Realitas Palsu

  • Whatsapp
Tasrief Siara

Oleh Tasrif Siara, praktisi komunikasi massa

KEHIDUPAN itu terkadang kejam. Ketika kuasa ada ditangan anda maka orang pada mendekat bagai laron. Namun ketika kuasa menghilang ditangan anda, orang-orang lari dan menjauh. Pertanda apa ini?

Bacaan Lainnya

Belum lama ini saya nonton sebuah acara menarik di televisi, judulnya Brain Game. Acara itu menguji respon seseorang terhadap satu obyek yang sama, namun ketika obyek itu berganti rupa dalam adegan berbeda, respon orang disekitarnya ikut berubah.

Acara Brain Game itu menayangkan dua adegan yang berbeda. Pertama memperlihatkan seorang lelaki necis dengan dandan yang sangat rapi, memakai jas dan dasi berjalan disebuah taman kota, tiba-tiba pingsan dikeramaian. Seketika itu orang disekitarnya memberi respon yang sangat cepat untuk membantu.

Adegan kedua, masih dengan lelaki yang sama, namun telah berganti kostum, ia memakai pakaian agak kumal berjalan ditempat yang sama dan tiba-tiba beradegan pingsan ditempat yang sama pula saat dandan necis. Sampai hitungan ke menit lima belas, tak satupun orang merespon untuk membantu, bahkan dibiarkan tergeletak begitu saja tanpa ada yang hirau. Pertanyaannya, mengapa respon orang menjadi berbeda, padahal pelaku utamanya orang yang sama ?

Ini mungkin disebut dengan anomaly social dalam memandang kehidupan. Bahkan anomaly itu cenderung menjadi penyakit sosial yang masih menggelantung dalam cosmologi berpikir dan bersikap kita. Respon otak kita terkadang masih sangat sulit mengintegrasikan antara dandanan necis dan tampilan kumal, apalagi dekil. Dari gaya berpikir seperti itu hingga respon otak kita masih sangat suka mengkotak-kotakkan realitas yang ada didepan mata kita.
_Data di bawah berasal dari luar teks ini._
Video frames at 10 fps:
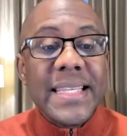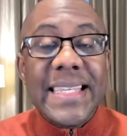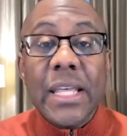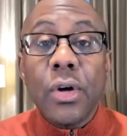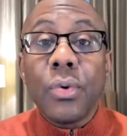
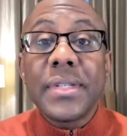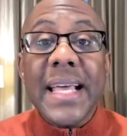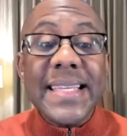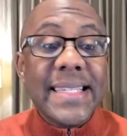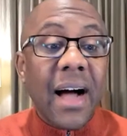Seal
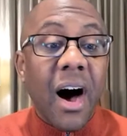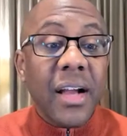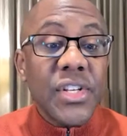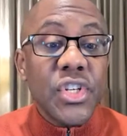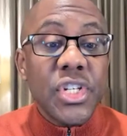Test
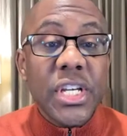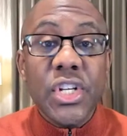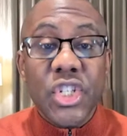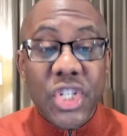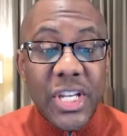cottage
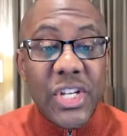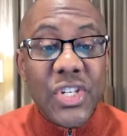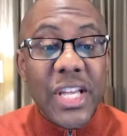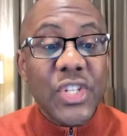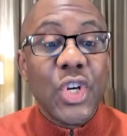
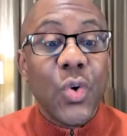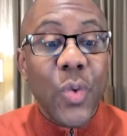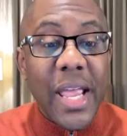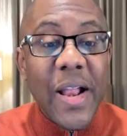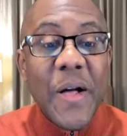cheese is
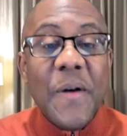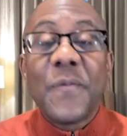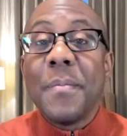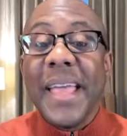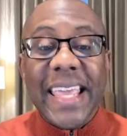great
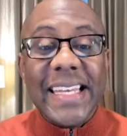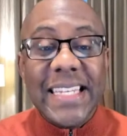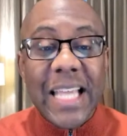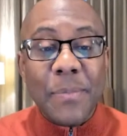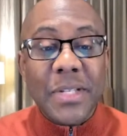for making
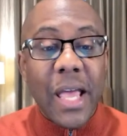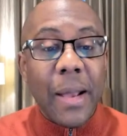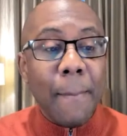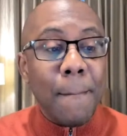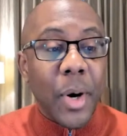dips,
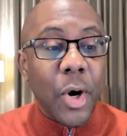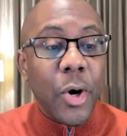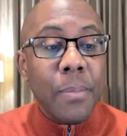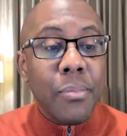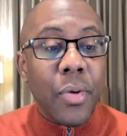and
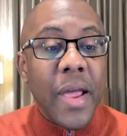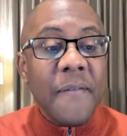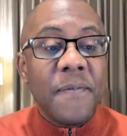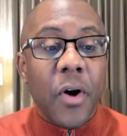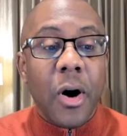Burn
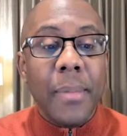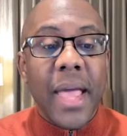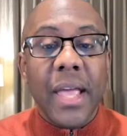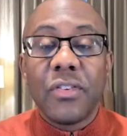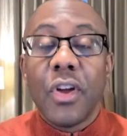Brave farm
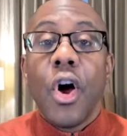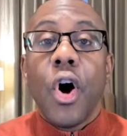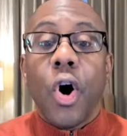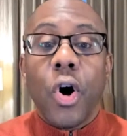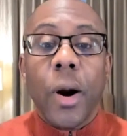eggs
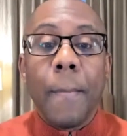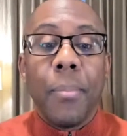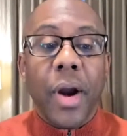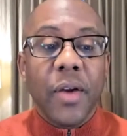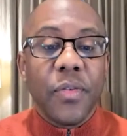are a
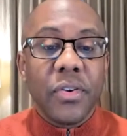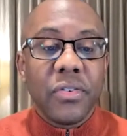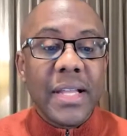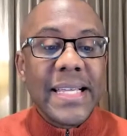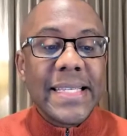
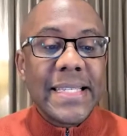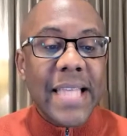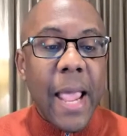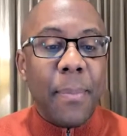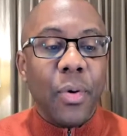breakfast
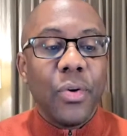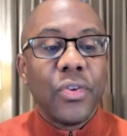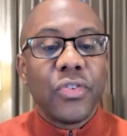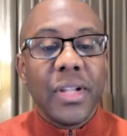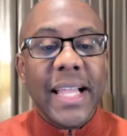staple.
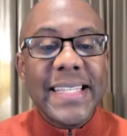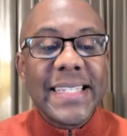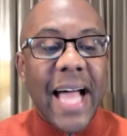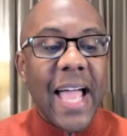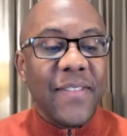So let's
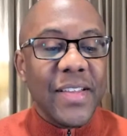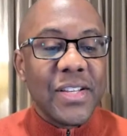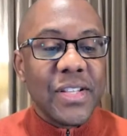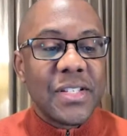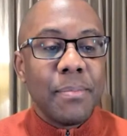dive into
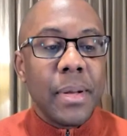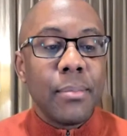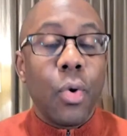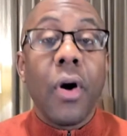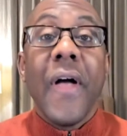this a bit
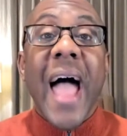more.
Padahal teks agama tak mengajarkan seperti itu.

Acara Brain Game itu sesungguhnya adalah realitas keseharian kita. Hari ini kita hidup dalam sistem sosial yang masih suka mendikotomikan tampilan seseorang dari kulit luar. Seumpama sebuah buku, kita hanya suka menilai buku dari covernya bukan isinya.

Dari pandangan seperti itu hingga kita selalu memberi respon yang berbeda ketika melilihat sosok yang necis dan memandang remeh sosok yang kumal. Singkat kata, kita masih memandang realitas individu pada kelas-kelas social seseorang.